* [Problem statement] Print the data exactly, leaving nothing out.

* [Record set]

==================================================

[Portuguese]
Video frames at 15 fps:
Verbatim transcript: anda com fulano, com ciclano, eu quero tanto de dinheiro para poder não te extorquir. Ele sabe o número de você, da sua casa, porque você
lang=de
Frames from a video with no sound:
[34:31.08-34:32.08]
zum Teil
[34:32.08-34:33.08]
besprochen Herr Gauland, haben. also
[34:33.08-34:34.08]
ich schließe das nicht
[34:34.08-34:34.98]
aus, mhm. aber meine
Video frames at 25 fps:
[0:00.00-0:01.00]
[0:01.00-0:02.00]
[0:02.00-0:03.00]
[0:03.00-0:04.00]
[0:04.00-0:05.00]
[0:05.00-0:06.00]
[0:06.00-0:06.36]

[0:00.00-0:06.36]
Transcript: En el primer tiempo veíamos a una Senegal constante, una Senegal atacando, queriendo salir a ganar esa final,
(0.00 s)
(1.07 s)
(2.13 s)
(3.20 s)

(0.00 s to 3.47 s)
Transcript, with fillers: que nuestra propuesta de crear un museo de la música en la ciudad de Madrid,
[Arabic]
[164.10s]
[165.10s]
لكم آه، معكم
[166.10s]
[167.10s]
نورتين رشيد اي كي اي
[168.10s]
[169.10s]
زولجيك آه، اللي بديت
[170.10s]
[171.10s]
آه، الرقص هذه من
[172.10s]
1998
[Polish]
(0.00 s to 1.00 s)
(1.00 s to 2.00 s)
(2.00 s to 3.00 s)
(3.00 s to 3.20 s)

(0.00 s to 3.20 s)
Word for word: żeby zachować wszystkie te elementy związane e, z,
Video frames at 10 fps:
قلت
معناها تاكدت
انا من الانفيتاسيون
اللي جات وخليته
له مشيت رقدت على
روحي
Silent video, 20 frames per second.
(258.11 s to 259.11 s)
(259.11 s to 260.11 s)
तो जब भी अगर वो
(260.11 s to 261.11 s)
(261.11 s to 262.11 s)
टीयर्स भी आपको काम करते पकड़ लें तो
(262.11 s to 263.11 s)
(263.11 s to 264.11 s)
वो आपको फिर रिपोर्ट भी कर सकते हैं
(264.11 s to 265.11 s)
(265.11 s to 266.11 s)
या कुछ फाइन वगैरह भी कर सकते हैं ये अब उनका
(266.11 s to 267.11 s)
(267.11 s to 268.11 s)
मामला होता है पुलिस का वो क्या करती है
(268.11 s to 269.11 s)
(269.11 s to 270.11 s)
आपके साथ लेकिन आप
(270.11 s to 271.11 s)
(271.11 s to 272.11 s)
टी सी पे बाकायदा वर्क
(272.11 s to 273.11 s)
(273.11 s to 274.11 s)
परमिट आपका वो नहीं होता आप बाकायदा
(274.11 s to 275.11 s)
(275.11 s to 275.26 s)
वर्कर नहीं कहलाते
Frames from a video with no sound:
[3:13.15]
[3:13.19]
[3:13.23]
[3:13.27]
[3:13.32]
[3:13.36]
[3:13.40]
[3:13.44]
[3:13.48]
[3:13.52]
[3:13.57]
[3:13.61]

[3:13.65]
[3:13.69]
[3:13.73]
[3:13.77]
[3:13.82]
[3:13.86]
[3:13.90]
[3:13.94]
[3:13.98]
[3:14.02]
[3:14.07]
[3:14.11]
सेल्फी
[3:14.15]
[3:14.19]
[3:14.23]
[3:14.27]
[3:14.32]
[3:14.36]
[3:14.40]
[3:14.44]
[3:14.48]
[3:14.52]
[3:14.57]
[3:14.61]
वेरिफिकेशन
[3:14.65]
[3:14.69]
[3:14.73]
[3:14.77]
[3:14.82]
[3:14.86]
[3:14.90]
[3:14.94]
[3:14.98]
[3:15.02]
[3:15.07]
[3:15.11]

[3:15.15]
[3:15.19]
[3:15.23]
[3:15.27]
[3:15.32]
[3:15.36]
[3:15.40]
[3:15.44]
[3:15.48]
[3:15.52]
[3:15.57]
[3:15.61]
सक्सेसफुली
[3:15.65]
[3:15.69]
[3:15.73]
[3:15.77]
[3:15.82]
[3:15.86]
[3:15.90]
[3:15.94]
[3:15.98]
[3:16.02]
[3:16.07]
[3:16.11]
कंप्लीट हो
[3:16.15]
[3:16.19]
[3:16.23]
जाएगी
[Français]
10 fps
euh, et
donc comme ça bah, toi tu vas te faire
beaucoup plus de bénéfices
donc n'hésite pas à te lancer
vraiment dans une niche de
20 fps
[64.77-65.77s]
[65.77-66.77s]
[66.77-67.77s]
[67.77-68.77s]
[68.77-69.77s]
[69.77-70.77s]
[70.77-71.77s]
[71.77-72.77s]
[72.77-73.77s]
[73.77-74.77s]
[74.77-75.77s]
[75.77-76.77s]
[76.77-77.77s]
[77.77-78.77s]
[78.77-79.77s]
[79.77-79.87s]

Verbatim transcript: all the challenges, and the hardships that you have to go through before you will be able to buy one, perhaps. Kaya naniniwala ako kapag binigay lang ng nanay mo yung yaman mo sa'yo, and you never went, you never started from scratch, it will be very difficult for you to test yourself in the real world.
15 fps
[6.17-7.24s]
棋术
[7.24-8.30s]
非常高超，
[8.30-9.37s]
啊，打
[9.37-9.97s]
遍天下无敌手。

==================================================

* [Solution]
[Portuguese]
Video frames at 15 fps:
Verbatim transcript: anda com fulano, com ciclano, eu quero tanto de dinheiro para poder não te extorquir. Ele sabe o número de você, da sua casa, porque você
lang=de
Frames from a video with no sound:
[34:31.08-34:32.08]
zum Teil
[34:32.08-34:33.08]
besprochen Herr Gauland, haben. also
[34:33.08-34:34.08]
ich schließe das nicht
[34:34.08-34:34.98]
aus, mhm. aber meine
Video frames at 25 fps:
[0:00.00-0:01.00]
[0:01.00-0:02.00]
[0:02.00-0:03.00]
[0:03.00-0:04.00]
[0:04.00-0:05.00]
[0:05.00-0:06.00]
[0:06.00-0:06.36]

[0:00.00-0:06.36]
Transcript: En el primer tiempo veíamos a una Senegal constante, una Senegal atacando, queriendo salir a ganar esa final,
(0.00 s)
(1.07 s)
(2.13 s)
(3.20 s)

(0.00 s to 3.47 s)
Transcript, with fillers: que nuestra propuesta de crear un museo de la música en la ciudad de Madrid,
[Arabic]
[164.10s]
[165.10s]
لكم آه، معكم
[166.10s]
[167.10s]
نورتين رشيد اي كي اي
[168.10s]
[169.10s]
زولجيك آه، اللي بديت
[170.10s]
[171.10s]
آه، الرقص هذه من
[172.10s]
1998
[Polish]
(0.00 s to 1.00 s)
(1.00 s to 2.00 s)
(2.00 s to 3.00 s)
(3.00 s to 3.20 s)

(0.00 s to 3.20 s)
Word for word: żeby zachować wszystkie te elementy związane e, z,
Video frames at 10 fps:
قلت
معناها تاكدت
انا من الانفيتاسيون
اللي جات وخليته
له مشيت رقدت على
روحي
Silent video, 20 frames per second.
(258.11 s to 259.11 s)
(259.11 s to 260.11 s)
तो जब भी अगर वो
(260.11 s to 261.11 s)
(261.11 s to 262.11 s)
टीयर्स भी आपको काम करते पकड़ लें तो
(262.11 s to 263.11 s)
(263.11 s to 264.11 s)
वो आपको फिर रिपोर्ट भी कर सकते हैं
(264.11 s to 265.11 s)
(265.11 s to 266.11 s)
या कुछ फाइन वगैरह भी कर सकते हैं ये अब उनका
(266.11 s to 267.11 s)
(267.11 s to 268.11 s)
मामला होता है पुलिस का वो क्या करती है
(268.11 s to 269.11 s)
(269.11 s to 270.11 s)
आपके साथ लेकिन आप
(270.11 s to 271.11 s)
(271.11 s to 272.11 s)
टी सी पे बाकायदा वर्क
(272.11 s to 273.11 s)
(273.11 s to 274.11 s)
परमिट आपका वो नहीं होता आप बाकायदा
(274.11 s to 275.11 s)
(275.11 s to 275.26 s)
वर्कर नहीं कहलाते
Frames from a video with no sound:
[3:13.15]
[3:13.19]
[3:13.23]
[3:13.27]
[3:13.32]
[3:13.36]
[3:13.40]
[3:13.44]
[3:13.48]
[3:13.52]
[3:13.57]
[3:13.61]

[3:13.65]
[3:13.69]
[3:13.73]
[3:13.77]
[3:13.82]
[3:13.86]
[3:13.90]
[3:13.94]
[3:13.98]
[3:14.02]
[3:14.07]
[3:14.11]
सेल्फी
[3:14.15]
[3:14.19]
[3:14.23]
[3:14.27]
[3:14.32]
[3:14.36]
[3:14.40]
[3:14.44]
[3:14.48]
[3:14.52]
[3:14.57]
[3:14.61]
वेरिफिकेशन
[3:14.65]
[3:14.69]
[3:14.73]
[3:14.77]
[3:14.82]
[3:14.86]
[3:14.90]
[3:14.94]
[3:14.98]
[3:15.02]
[3:15.07]
[3:15.11]

[3:15.15]
[3:15.19]
[3:15.23]
[3:15.27]
[3:15.32]
[3:15.36]
[3:15.40]
[3:15.44]
[3:15.48]
[3:15.52]
[3:15.57]
[3:15.61]
सक्सेसफुली
[3:15.65]
[3:15.69]
[3:15.73]
[3:15.77]
[3:15.82]
[3:15.86]
[3:15.90]
[3:15.94]
[3:15.98]
[3:16.02]
[3:16.07]
[3:16.11]
कंप्लीट हो
[3:16.15]
[3:16.19]
[3:16.23]
जाएगी
[Français]
10 fps
euh, et
donc comme ça bah, toi tu vas te faire
beaucoup plus de bénéfices
donc n'hésite pas à te lancer
vraiment dans une niche de
20 fps
[64.77-65.77s]
[65.77-66.77s]
[66.77-67.77s]
[67.77-68.77s]
[68.77-69.77s]
[69.77-70.77s]
[70.77-71.77s]
[71.77-72.77s]
[72.77-73.77s]
[73.77-74.77s]
[74.77-75.77s]
[75.77-76.77s]
[76.77-77.77s]
[77.77-78.77s]
[78.77-79.77s]
[79.77-79.87s]

Verbatim transcript: all the challenges, and the hardships that you have to go through before you will be able to buy one, perhaps. Kaya naniniwala ako kapag binigay lang ng nanay mo yung yaman mo sa'yo, and you never went, you never started from scratch, it will be very difficult for you to test yourself in the real world.
15 fps
[6.17-7.24s]
棋术
[7.24-8.30s]
非常高超，
[8.30-9.37s]
啊，打
[9.37-9.97s]
遍天下无敌手。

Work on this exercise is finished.